Home » Php » Why does TRANSACTION / COMMIT improve performance so much with PHP/MySQL (InnoDB)?

Why does TRANSACTION / COMMIT improve performance so much with PHP/MySQL (InnoDB)?

Posted by: admin April 23, 2020 Leave a comment

Questions:

I’ve been working with importing large CSV files of data; usually less than 100,000 records. I’m working with PHP and MySQL (InnoDB tables). I needed to use PHP to transform some fields and do some text processing prior to the MySQL INSERTs (part of process_note_data() in code below).
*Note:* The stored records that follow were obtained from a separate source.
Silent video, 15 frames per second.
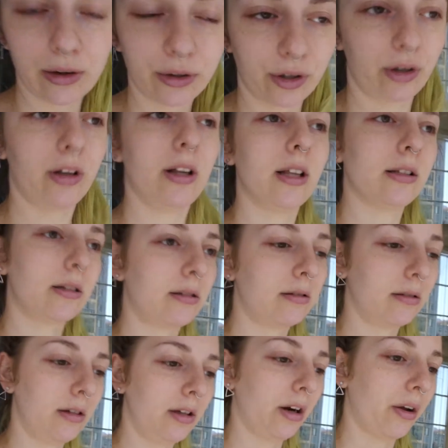out good, this,
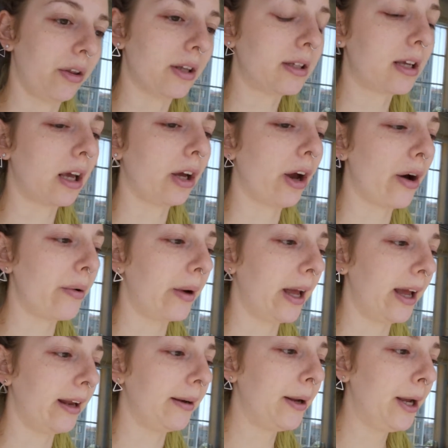you know, this can go
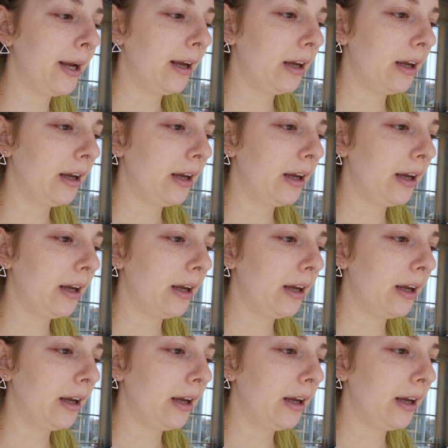in.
MySQL’s LOAD DATA was not feasible, so please do not suggest it.

I recently tried to improve the speed of this process by using MySQL transactions using START TRANSACTION and COMMIT. The performance increase was surprising. Processing time(s) dropped by a factor of 20. So, a 20 minute process only took about 1 minute.

QUESTIONS.

1.) Does anyone understand why there was such performance increase (20 mins to 1 min)?

2.) Should I be concerned about how big the transaction may get with 100,000 records?
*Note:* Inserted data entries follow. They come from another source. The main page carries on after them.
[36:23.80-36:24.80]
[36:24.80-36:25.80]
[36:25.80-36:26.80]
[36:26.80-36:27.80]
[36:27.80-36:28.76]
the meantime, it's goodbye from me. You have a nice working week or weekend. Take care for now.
3.) Should I be concerned with a large number of inserts and/or updates in the transaction?

/*
 * Customer Notes Data:
 * Rows are either a meeting, call or note!
 */
$row = 1;
$data = array();
$fields = array();
$line = '';

$db->query('SET autocommit=0;');
$db->query('START TRANSACTION;');

if (($handle = fopen("modules/".$currentModule."/Data/customernote.csv", "r")) !== FALSE) {
  while (($data = fgetcsv($handle, 4096, ',', '"')) !== FALSE && $row < 999000) {
    //Row 1 - CSV header row with field names
    if ($row == 1) {
      $csv_fields = $data;
    } elseif ($row > 1) {
      $fields = $this->process_note_data($data, $csv_fields, $row);
    }
    $row++;
  } // end while
  fclose($handle);
}

$db->query('COMMIT;');
$db->query('SET autocommit=1;');

Note: The text/field processing is done in the call to $this->process_note_data() which then calls another helper class that has the INSERT statement code. I didn’t have enough room to include all of the code. $db->query() is a typical database object for MySQL queries.

How to&Answers:
  1. Please check this link:

    https://dev.mysql.com/doc/refman/5.5/en/optimizing-innodb-transaction-management.html

    InnoDB must flush the log to disk at each transaction commit if that transaction made modifications to the database. When each change is followed by a commit (as with the default autocommit setting), the I/O throughput of the storage device puts a cap on the number of potential operations per second.

  2. Big transactions may affect performance during commit (check above)

  3. Only in case of rollback, however it may be optimized using some settings (check the link)

Answer:

My own little test in .Net (4 fields pr. records):

INSERT 1 record, no transaction:60 ms

INSERT 1 record, using transaction:158 ms

INSERT 200 records using transactions, commit after each record:17778
ms

INSERT 200 records using no transactions:4940 ms

INSERT 200 records using transactions, only commit after last
record:4552 ms

INSERT 1000 records using transactions, only commit after last record:21795 ms

Client in Denmark, server in Belgium (Google cloud f1-micro).

I meant to put this in a comment but the formatting is not good….so here is my apology in advance 😉